Quello che è successo nelle scorse ore a Palermo e Licata ha provocato un vero e proprio terremoto giudiziario all'interno degli organi della Regione Siciliana, ma anche, e soprattutto, all'interno del mondo massonico regionale. Infatti, come si ricorderà, nel corso dell'operazione denominata "Halycon", che ha portato all'arresto di sette persone nella giornata di ieri, sono stati fermati anche due "maestri venerabili", a capo di due distinte logge massoniche.

Si tratta di Lucio Lutri, ex gran maestro della loggia "Pensiero e Azione" e di Vito Lauria, a capo dell'officina massonica denominata "Arnaldo da Brescia". La prima aveva la sua sede a Palermo, mentre la seconda a Licata. Proprio il Lutri, secondo chi indaga, si sarebbe messo a disposizione della cosca mafiosa di Licata, capeggiata da Giovanni Lauria, padre proprio di uno dei venerabili arrestati. Adesso Claudio Fava, che è il presidente regionale della Commissione Antimafia, ha riferito alla stampa locale che da settembre la stessa si occuperà di chiarire i rapporti che intercorrono tra mafia e massoneria, almeno in Sicilia.

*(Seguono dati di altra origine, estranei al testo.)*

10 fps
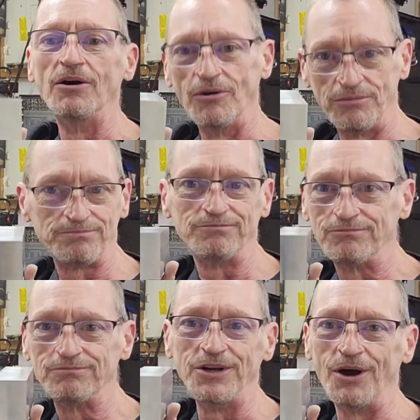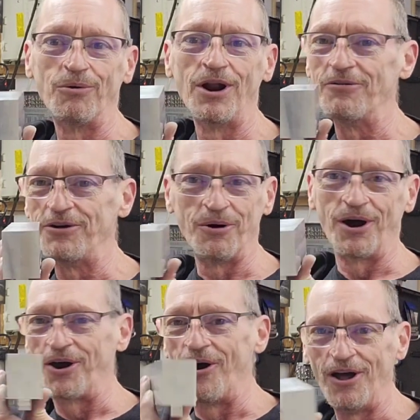or whatever you
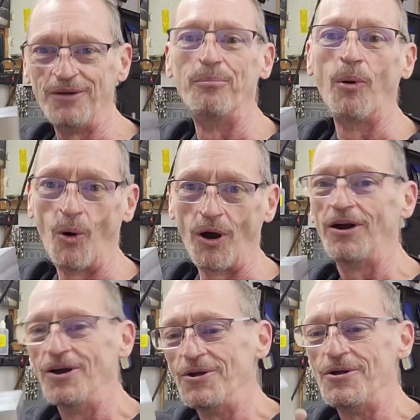want to call it, bore.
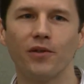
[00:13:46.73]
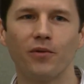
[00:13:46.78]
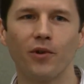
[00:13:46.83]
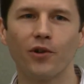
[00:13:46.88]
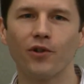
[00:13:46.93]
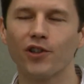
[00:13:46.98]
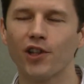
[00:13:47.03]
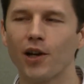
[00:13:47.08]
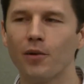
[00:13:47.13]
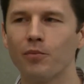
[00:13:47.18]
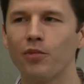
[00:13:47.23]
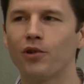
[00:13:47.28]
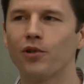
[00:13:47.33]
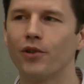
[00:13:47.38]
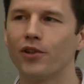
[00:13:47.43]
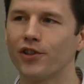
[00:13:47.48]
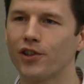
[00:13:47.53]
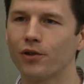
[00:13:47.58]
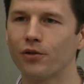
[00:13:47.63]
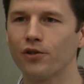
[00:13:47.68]
for example,
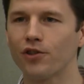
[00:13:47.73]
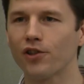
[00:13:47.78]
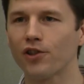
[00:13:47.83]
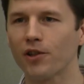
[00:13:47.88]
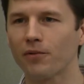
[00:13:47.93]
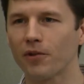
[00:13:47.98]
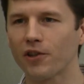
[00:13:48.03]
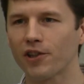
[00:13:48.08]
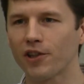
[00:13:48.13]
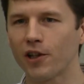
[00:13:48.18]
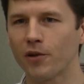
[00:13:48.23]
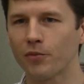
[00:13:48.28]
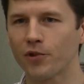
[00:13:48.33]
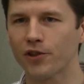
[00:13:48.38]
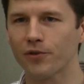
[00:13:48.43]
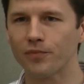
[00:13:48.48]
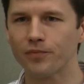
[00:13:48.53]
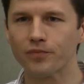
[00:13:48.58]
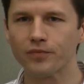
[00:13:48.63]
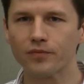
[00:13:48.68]
or in solutions of exams.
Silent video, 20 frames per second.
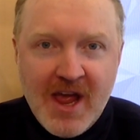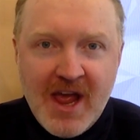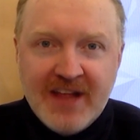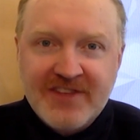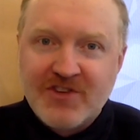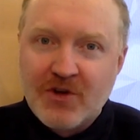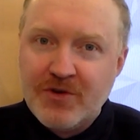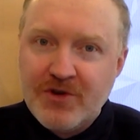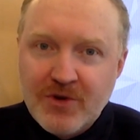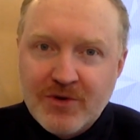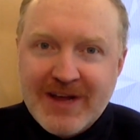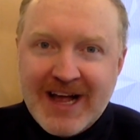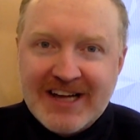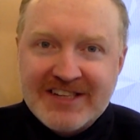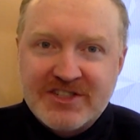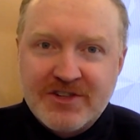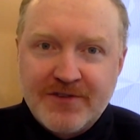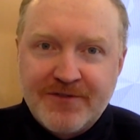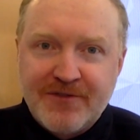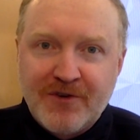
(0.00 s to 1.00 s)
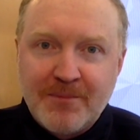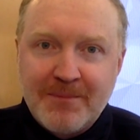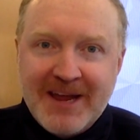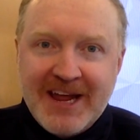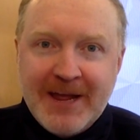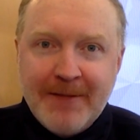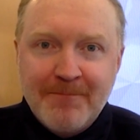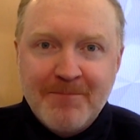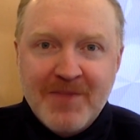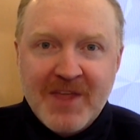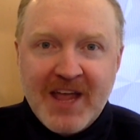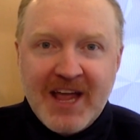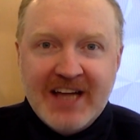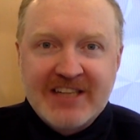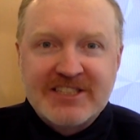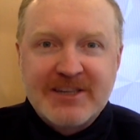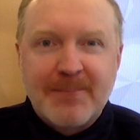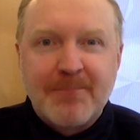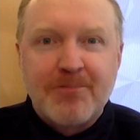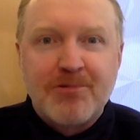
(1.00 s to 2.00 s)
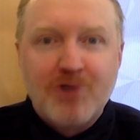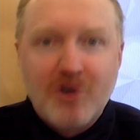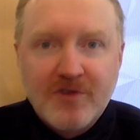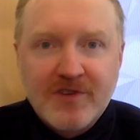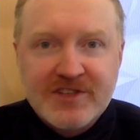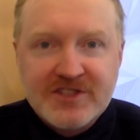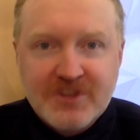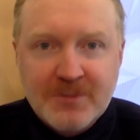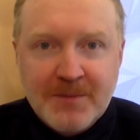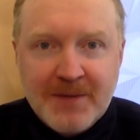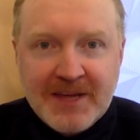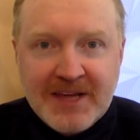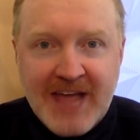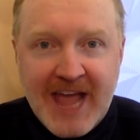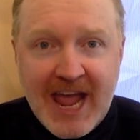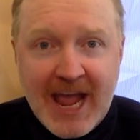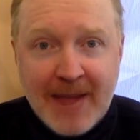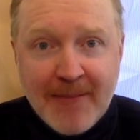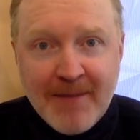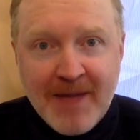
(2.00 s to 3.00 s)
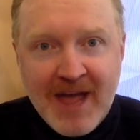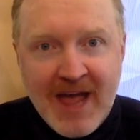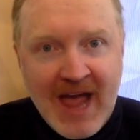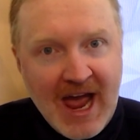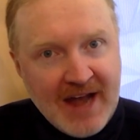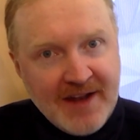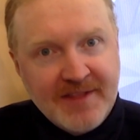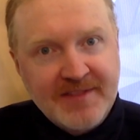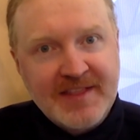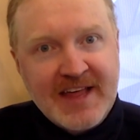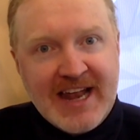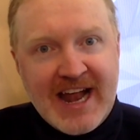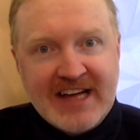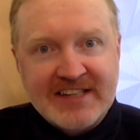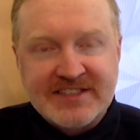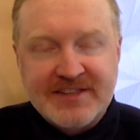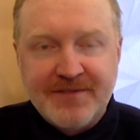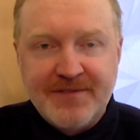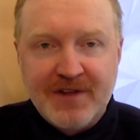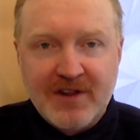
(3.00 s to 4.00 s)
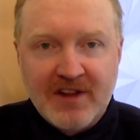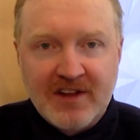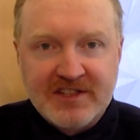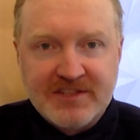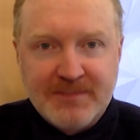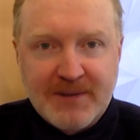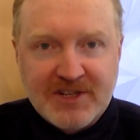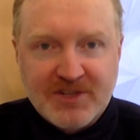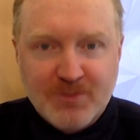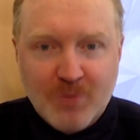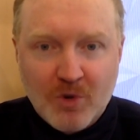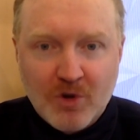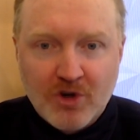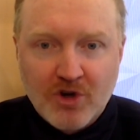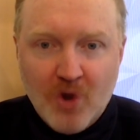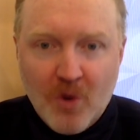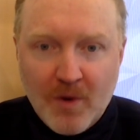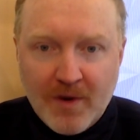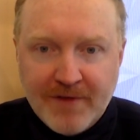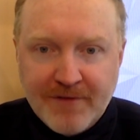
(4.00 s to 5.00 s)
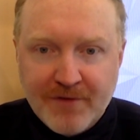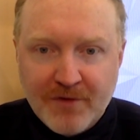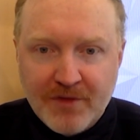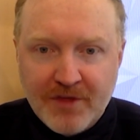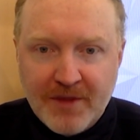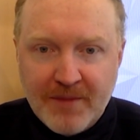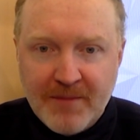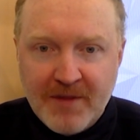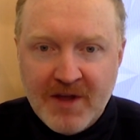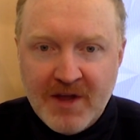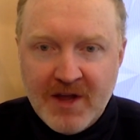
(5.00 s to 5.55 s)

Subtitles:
So Newcastle, for me, it's a prove-it-to-me game. I think that Aston Villa is much more going for them.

Estendere obbligo di dichiarazione dell'appartenenza alla massoneria in Regione

Fava riferisce che sarà d'obbligo per i funzionari e i dirigenti della Regione di dichiarare l'appartenenza o meno a logge massoniche. Tale legge è già in vigore per tutti i parlamentari siciliani, e quindi sarà estesa anche all'interno degli stessi uffici che ospitano l'amministrazione siciliana. Questa mattina, a tal proposito, proprio in seguito agli arresti, si è tenuta una conferenza stampa all'interno del Palazzo dei Normanni, edificio storico che appunto ospita l'assemblea regionale. Alla stessa hanno partecipato anche Nicola D'Agostino e Margherita La Rocca, membri della stessa commissione. Da settembre, annuncia Fava, bisognerà capire quale tipo di interferenza tra mafia e massoneria si sia determinata nel corso di tutti questi anni, ma anche da quanto emerso nel corso dell'inchiesta portata a termine ieri, la quale ha dimostrato che sono molti gli ambiti coinvolti: si va infatti dagli appalti pubblici, fino a meri favori personali.

Preoccupante silenzio

Sulla vicenda è intervenuto anche l'ingegner Tuccio D'Urso, che ha interloquito proprio con la Commissione Antimafia. Lo stesso è dirigente proprio del settore Energia, di cui era funzionario proprio Lucio Lutri. Inoltre, a quanto pare, nessuno dei dirigenti dei settori III e IV, in cui lavoravano proprio alcuni indagati fermati nelle scorse settimane, avrebbe risposto alla richiesta di dichiarazione d'appartenenza a logge massoniche. Per questo, il silenzio in questione della maggior parte degli arrestati, per la Commissione Antimafia è preoccupante. Fava ricorda anche che è lasciata allo stesso singolo dipendente regionale la facoltà di dichiarare la sua iscrizione ad una officina massonica.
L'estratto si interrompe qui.